* SOURCE MATERIAL *
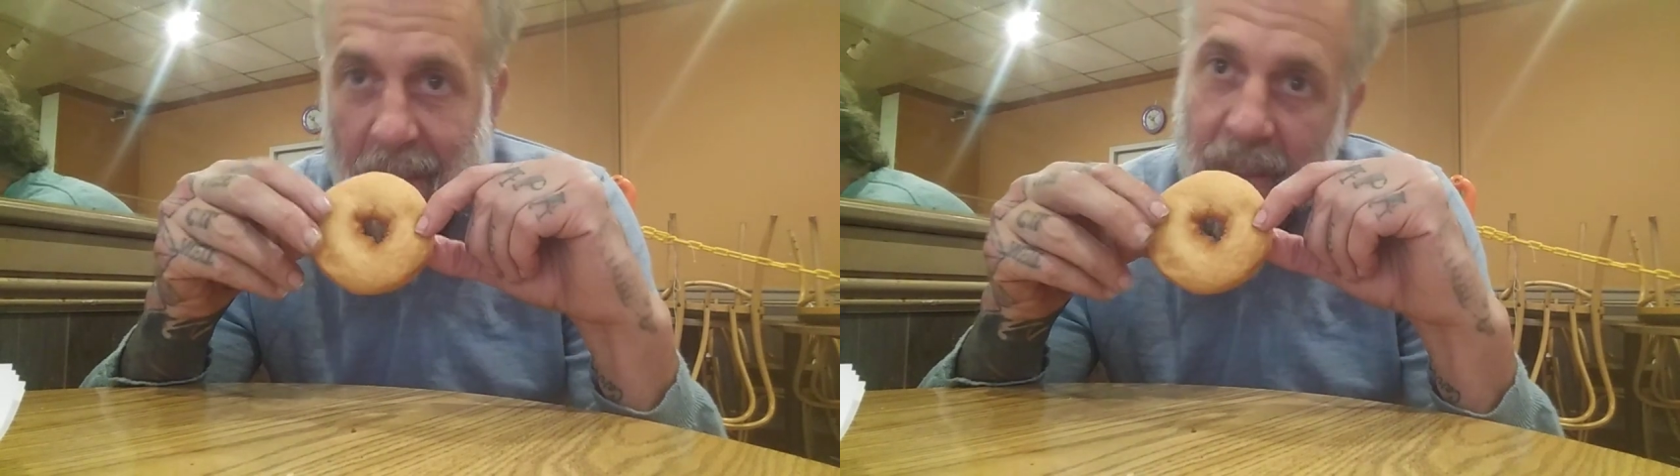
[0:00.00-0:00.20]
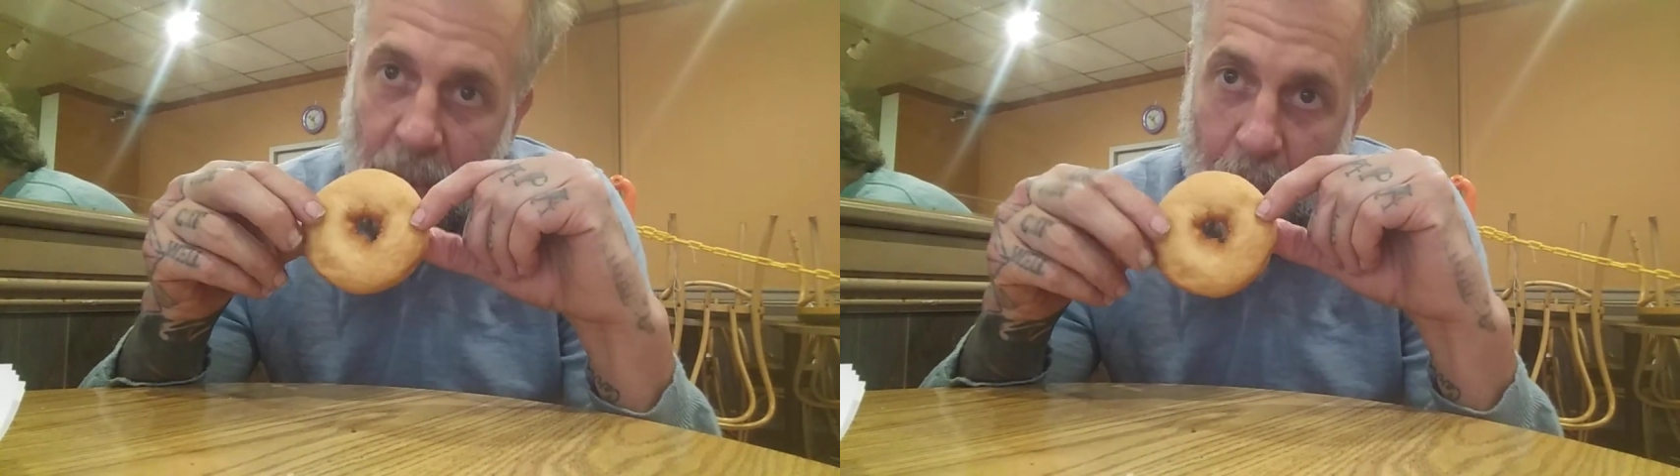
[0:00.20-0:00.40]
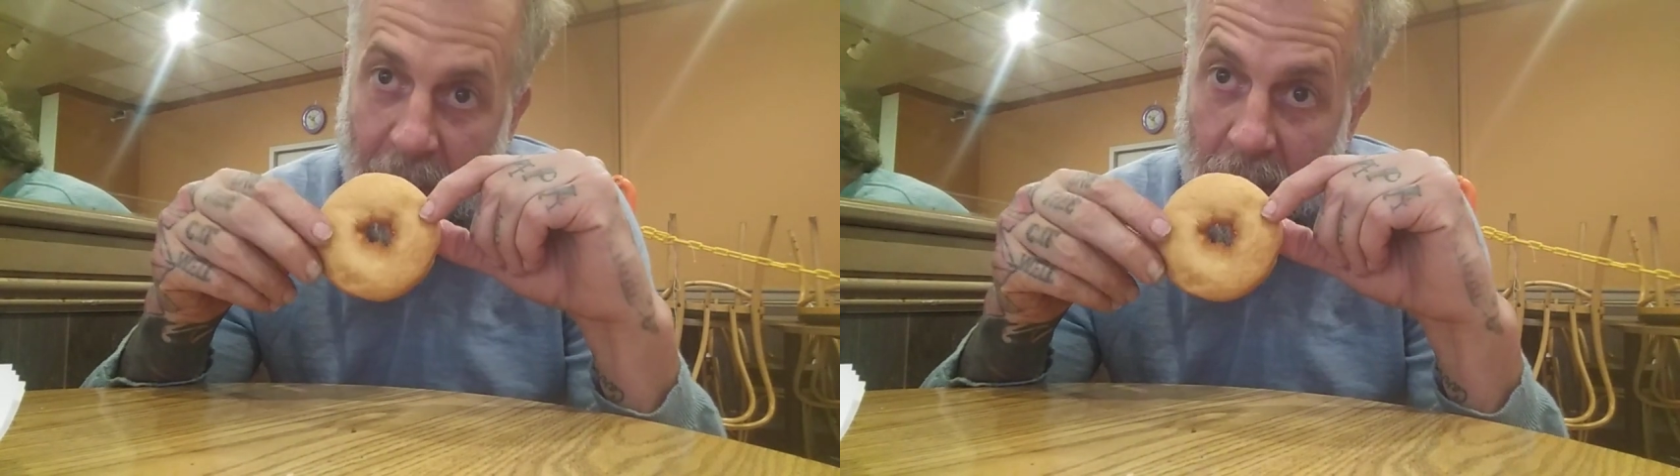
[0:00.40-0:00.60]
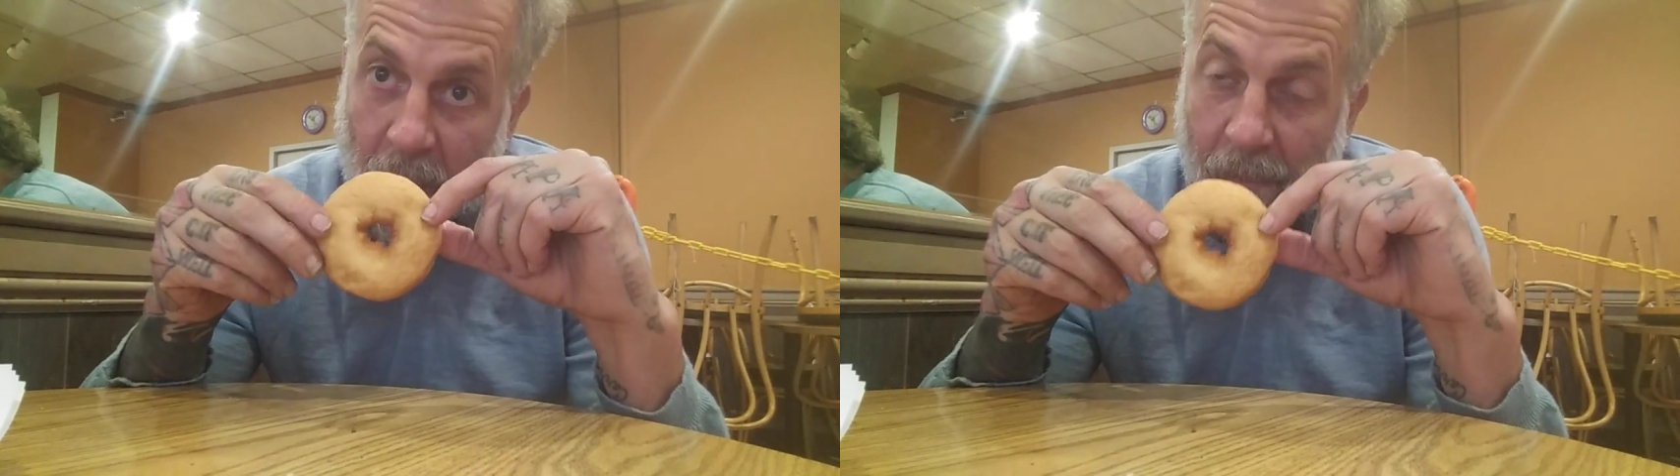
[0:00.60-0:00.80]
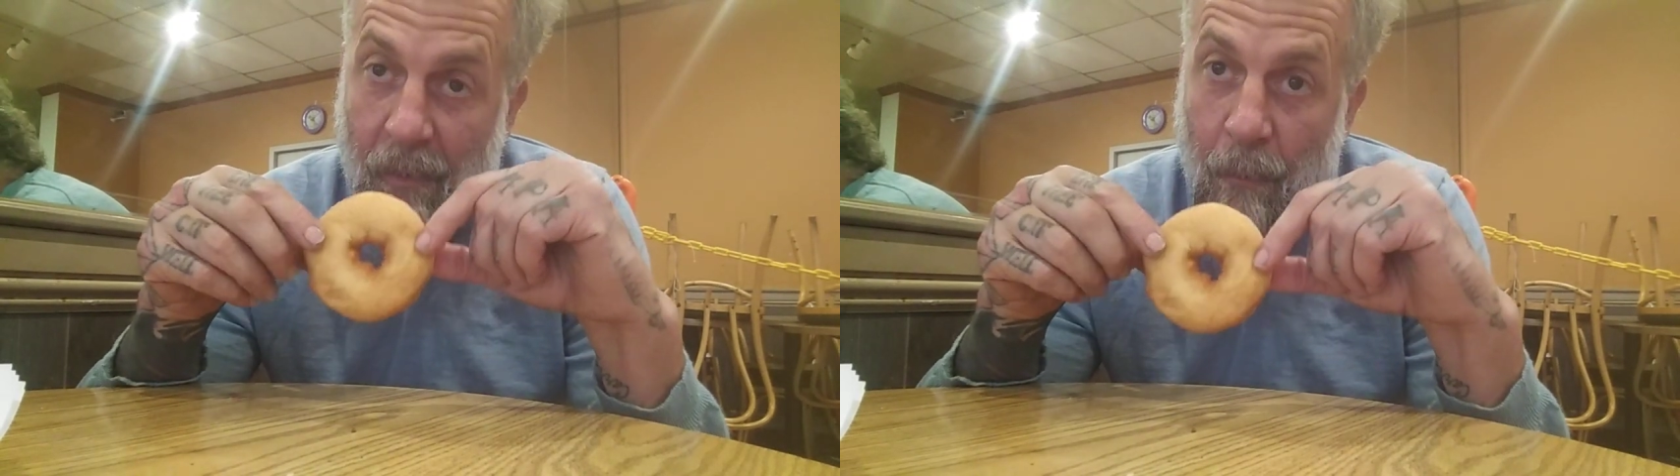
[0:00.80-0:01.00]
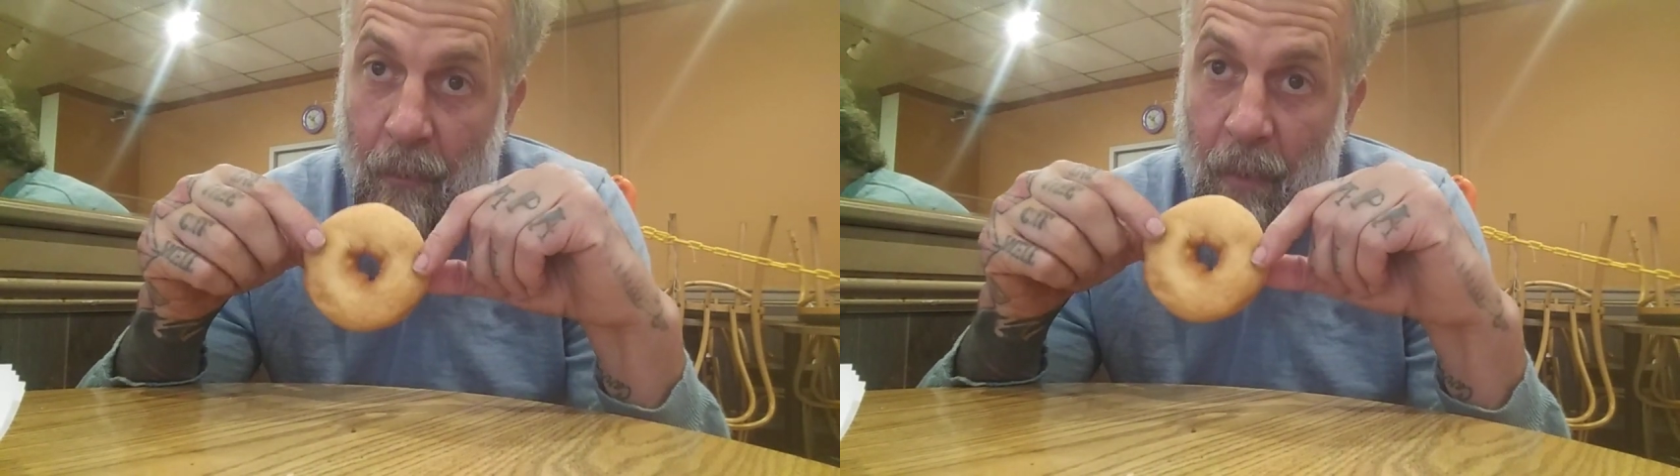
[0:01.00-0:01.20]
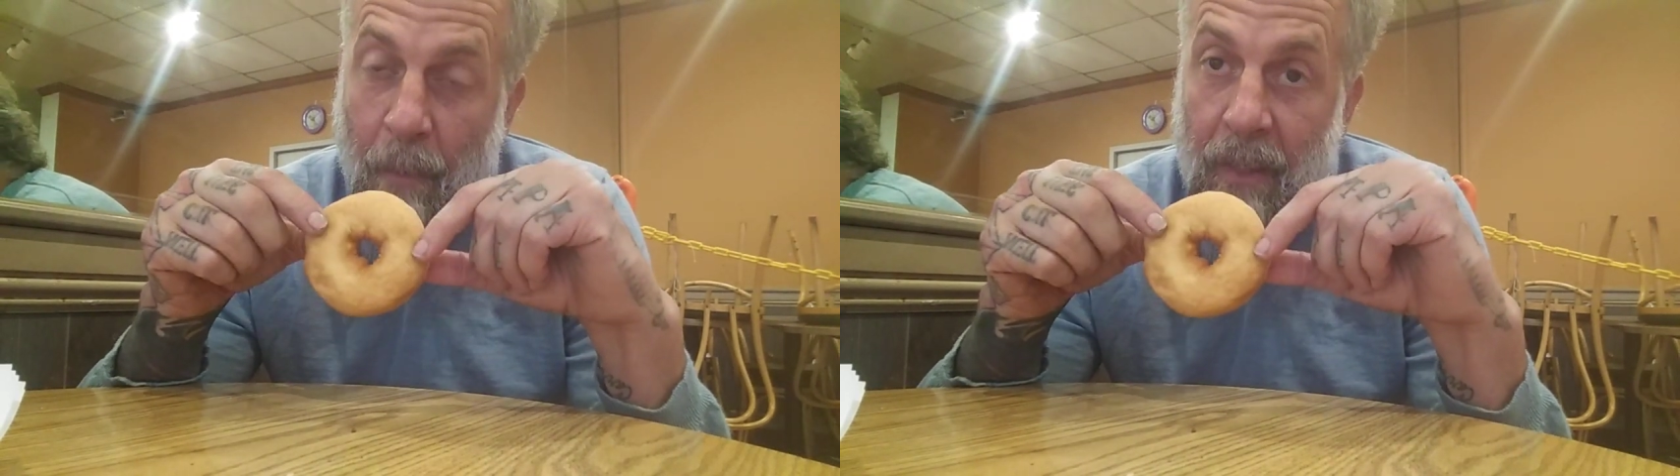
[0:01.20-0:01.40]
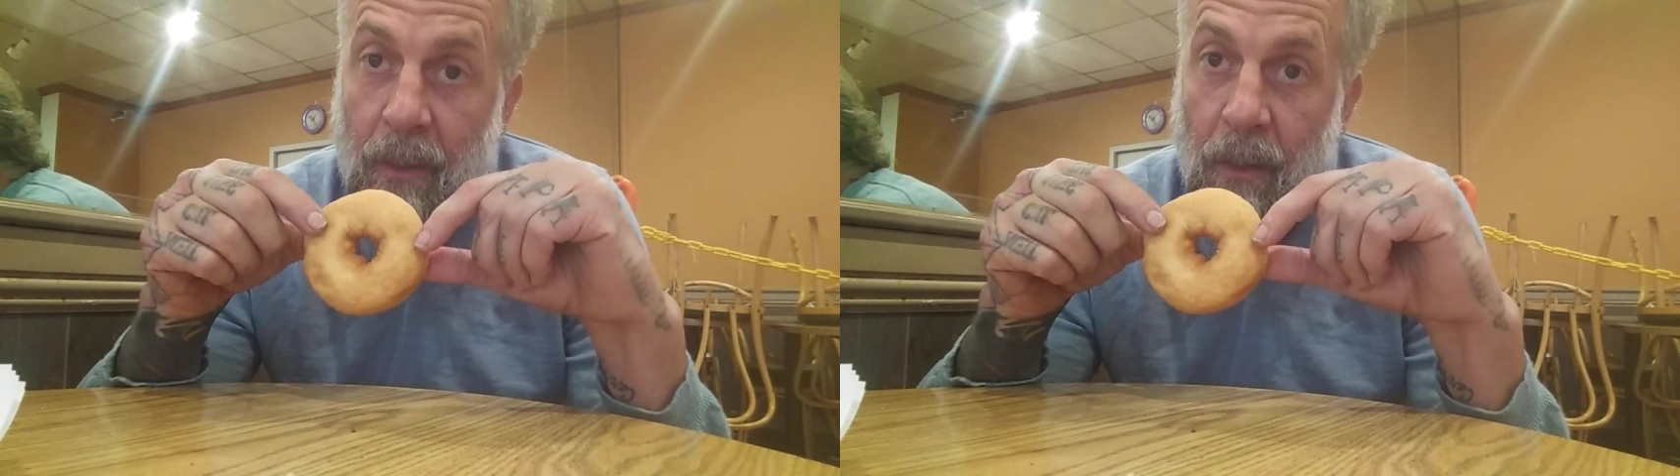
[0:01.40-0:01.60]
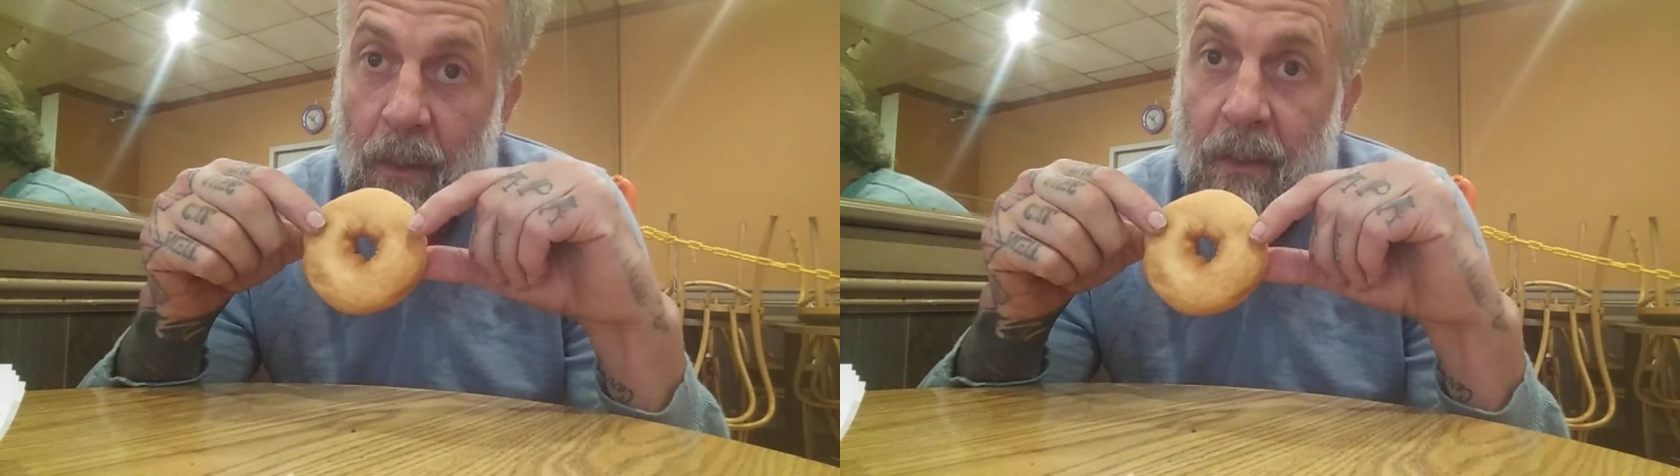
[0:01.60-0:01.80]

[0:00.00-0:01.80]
that's just based off the basic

* TASK PROMPT *
I need the lines from the line containing "[0:01.20-0:01.40]" through the final line of the listing duplicated exactly, both ends included, with no pictures and nothing else.

* SOLUTION TO THE EXERCISE *
[0:01.20-0:01.40]
[0:01.40-0:01.60]
[0:01.60-0:01.80]

[0:00.00-0:01.80]
that's just based off the basic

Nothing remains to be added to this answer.